Door de aanwezigheid van voedingsvezels, fytaten en oxalaten wordt slechts een deel van de mineralen die in een voedingsmiddel aanwezig zijn, opgenomen in het maagdarmkanaal. Van voedingsmiddelen met een hoog oxalaatgehalte is bekend dat ze een negatief effect hebben op de opname van o.a. calcium en ijzer. Spinazie is een groente met veel oxalaat en veel calcium. In een studie werd de calciumopname uit spinazie vergeleken met calciumopname uit melk, een voedsel met veel calcium; aangetoond werd dat calcium uit spinazie niet gemakkelijk beschikbaar is, vanwege het hoge gehalte aan oxalaten. Volgens sommige onderzoekers is het nadelige effect van oxalaten groter als de oxalaat:calcium-ratio hoger is dan 9:4. De nadelige effecten van oxalaten moeten volgens hen worden beschouwd in termen van de oxalaat:calciumverhouding in een levensmiddel. Deze verhouding varieert sterk en kan in drie groepen worden ingedeeld: 1) planten met een verhouding van oxalaat tot calcium van meer dan twee (bijvoorbeeld spinazie, rabarber, bietenbladeren en bietenwortels, zuring en cacao); 2) planten met een verhouding van ongeveer één (bijvoorbeeld aardappelen, amarant, kruisbessen en aalbessen); en 3) planten met een verhouding van minder dan één (bijvoorbeeld sla, kool, bloemkool, sperziebonen en erwten). Tabel 1 toont het oxalaat- en calciumgehalte, evenals de verhouding van deze twee items, met voorbeelden van voedingsmiddelen die in de drie hoofdgroepen vallen. Voedingsmiddelen met een verhouding van meer dan twee en die geen bruikbare calcium bevatten, hebben een overmaat aan oxalaat dat calcium kan binden aan andere voedingsmiddelen die tegelijkertijd worden gegeten. Rabarber, zuring, biet en spinazie bijvoorbeeld zijn ondanks hun schijnbaar hoge calciumgehalte geen goede bronnen van calcium. De 5,1% beschikbaarheid van calcium uit spinazie is laag. Levensmiddelen met een verhouding van ongeveer één tasten de calciumbenutting van andere producten niet of minder aan en hebben daarom geen of geringere demineraliserende werking. Deze voedingsmiddelen zijn echter geen echt goede bronnen van calcium. Voedingsmiddelen met een verhouding van één verminderen de beschikbaarheid van calcium niet voor zover het andere calciumbronnen betreft. Hoewel peterselie (Petroselinum sativum) een gemiddeld gehalte aan oxalaat bevat (140-200 mg/100 g), verlaagt het hoge calciumgehalte (180-290 mg/100 g) de verhouding oxalaat:calcium tot een laag niveau.

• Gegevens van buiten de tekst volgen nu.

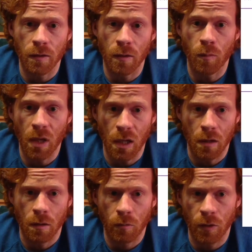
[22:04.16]
the mean,
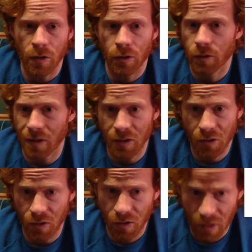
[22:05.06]
which let's
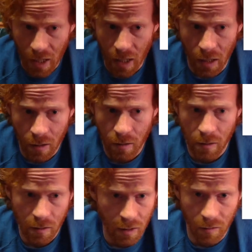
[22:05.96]
just say
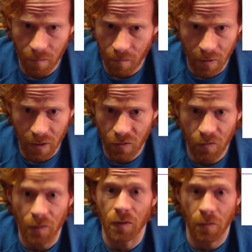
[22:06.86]
it's
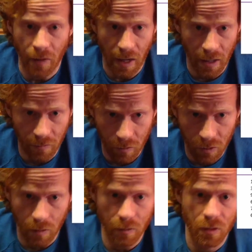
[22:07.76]
55 or
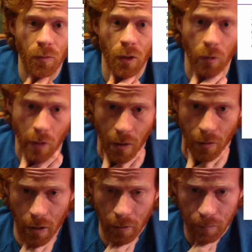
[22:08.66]
something around
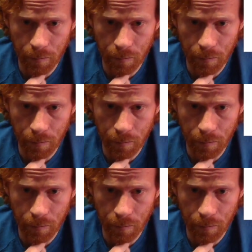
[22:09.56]
there.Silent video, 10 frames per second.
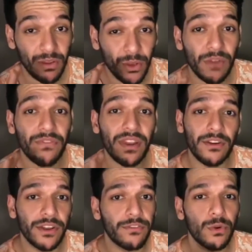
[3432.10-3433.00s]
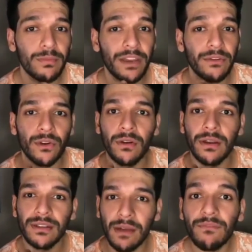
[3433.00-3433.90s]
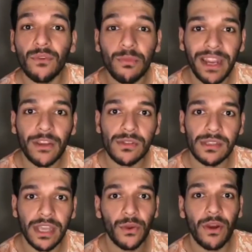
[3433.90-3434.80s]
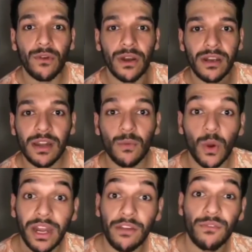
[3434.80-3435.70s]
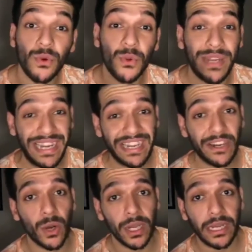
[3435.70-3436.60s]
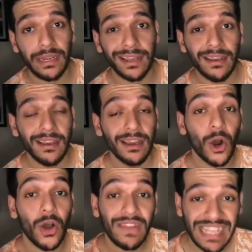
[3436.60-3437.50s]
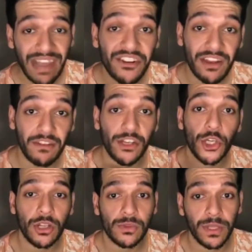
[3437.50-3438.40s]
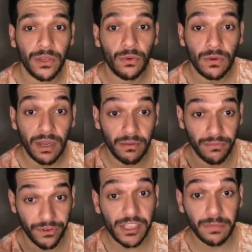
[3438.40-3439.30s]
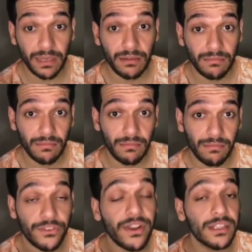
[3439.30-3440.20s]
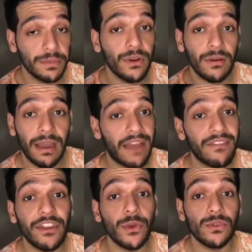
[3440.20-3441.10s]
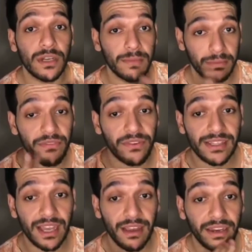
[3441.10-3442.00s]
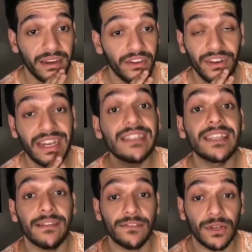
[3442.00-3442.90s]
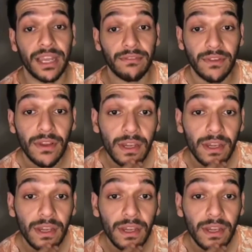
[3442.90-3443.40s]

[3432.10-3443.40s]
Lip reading: You gotta figure out your food, man. Some food make you sick. You have to understand what kind of food to eat and not eat. Always have a travel insurance with you. Trust me. I've never used it, but my friends have, and it really saves your life.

Tabel 1. Oxalaat (mg/100 g, vers gewicht (FW)), calcium (mg/100 g FW) en de oxalaat/calcium (mEq) verhouding van sommige veel voorkomende voedingsmiddelen. Deze voedingsmiddelen zijn onderverdeeld in drie hoofdgroepen op basis van hun oxalaat/calciumverhouding. Groep 1, > 2,0; Groep 2, 1,0–2,0; Groep 3, < 1.0. Bron: https://apjcn.nhri.org.tw/server/APJCN/8/1/64.pdf.

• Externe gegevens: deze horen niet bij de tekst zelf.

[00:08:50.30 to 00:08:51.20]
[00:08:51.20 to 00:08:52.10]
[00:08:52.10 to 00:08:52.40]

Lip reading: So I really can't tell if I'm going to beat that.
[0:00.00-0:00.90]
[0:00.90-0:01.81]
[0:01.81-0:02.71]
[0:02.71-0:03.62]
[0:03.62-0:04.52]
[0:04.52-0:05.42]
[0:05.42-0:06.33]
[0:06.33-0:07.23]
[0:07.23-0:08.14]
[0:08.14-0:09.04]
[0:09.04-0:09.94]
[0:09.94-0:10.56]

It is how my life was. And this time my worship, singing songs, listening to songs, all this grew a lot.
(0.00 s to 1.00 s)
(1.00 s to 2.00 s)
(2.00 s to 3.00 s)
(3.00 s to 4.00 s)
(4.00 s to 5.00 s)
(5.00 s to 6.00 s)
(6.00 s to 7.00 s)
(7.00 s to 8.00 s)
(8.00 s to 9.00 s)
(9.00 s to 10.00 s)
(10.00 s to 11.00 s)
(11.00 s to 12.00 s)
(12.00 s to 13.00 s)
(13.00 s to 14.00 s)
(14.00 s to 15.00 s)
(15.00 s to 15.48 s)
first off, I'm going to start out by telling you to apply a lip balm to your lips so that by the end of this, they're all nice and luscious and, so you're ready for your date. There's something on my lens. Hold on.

Momenteel wordt aangenomen dat oxalaat dat afkomstig is uit de voeding slechts een kleine bijdrage (< 20%) levert aan de uitscheiding van oxalaat via de urine. Een recent prospectief onderzoek naar steenziekte suggereerde echter dat oxalaat in de voeding een belangrijke risicofactor kan zijn. Deze observatie bracht deskundigen ertoe de bijdrage van oxalaat via de voeding aan de excretie van oxalaat via de urine opnieuw te evalueren. Eerdere studies werden namelijk belemmerd door onnauwkeurige voedselsamenstellingstabellen voor oxalaat en ontoereikende methoden voor het bestuderen van intestinale oxalaatabsorptie. Recent onderzoek suggereert dat de intestinale absorptie van oxalaat via de voeding een substantiële bijdrage kan leveren aan de uitscheiding van oxalaat via de urine en dat deze absorptie kan worden gewijzigd door de inname van oxalaat te verminderen of de inname van calcium, magnesium en vezels te verhogen.
Opname, transport en metabolisme
De biologische beschikbaarheid van oxalaat wordt gemedieerd door het transport van oxalaat door het maagdarmkanaal. In de mens verloopt het grootste deel van het oxalaattransport via absorptie en secretie en wordt gemedieerd door transcellulaire aniontransporters. Met name een aantal transporteiwitten met affiniteit voor oxalaat zijn geïdentificeerd uit de SLC26-genfamilie en bevinden zich voornamelijk in de dunne en dikke darm. Oxalaat kan ook passief in de maag worden opgenomen. Oxalaat kan het lichaam binnendringen, hetzij rechtstreeks via de voeding, hetzij indirect als een terminale metaboliet die door de lever wordt geproduceerd. Oplosbaar oxalaat wordt gemakkelijker geconsumeerd en geabsorbeerd door de darmwand en kan aldus dienen als een toxine na de inname, dat zich kan ophopen als calciumoxalaatkristallen in de nieren en andere organen. Beide vormen van oxalaat worden typisch geproduceerd in planten.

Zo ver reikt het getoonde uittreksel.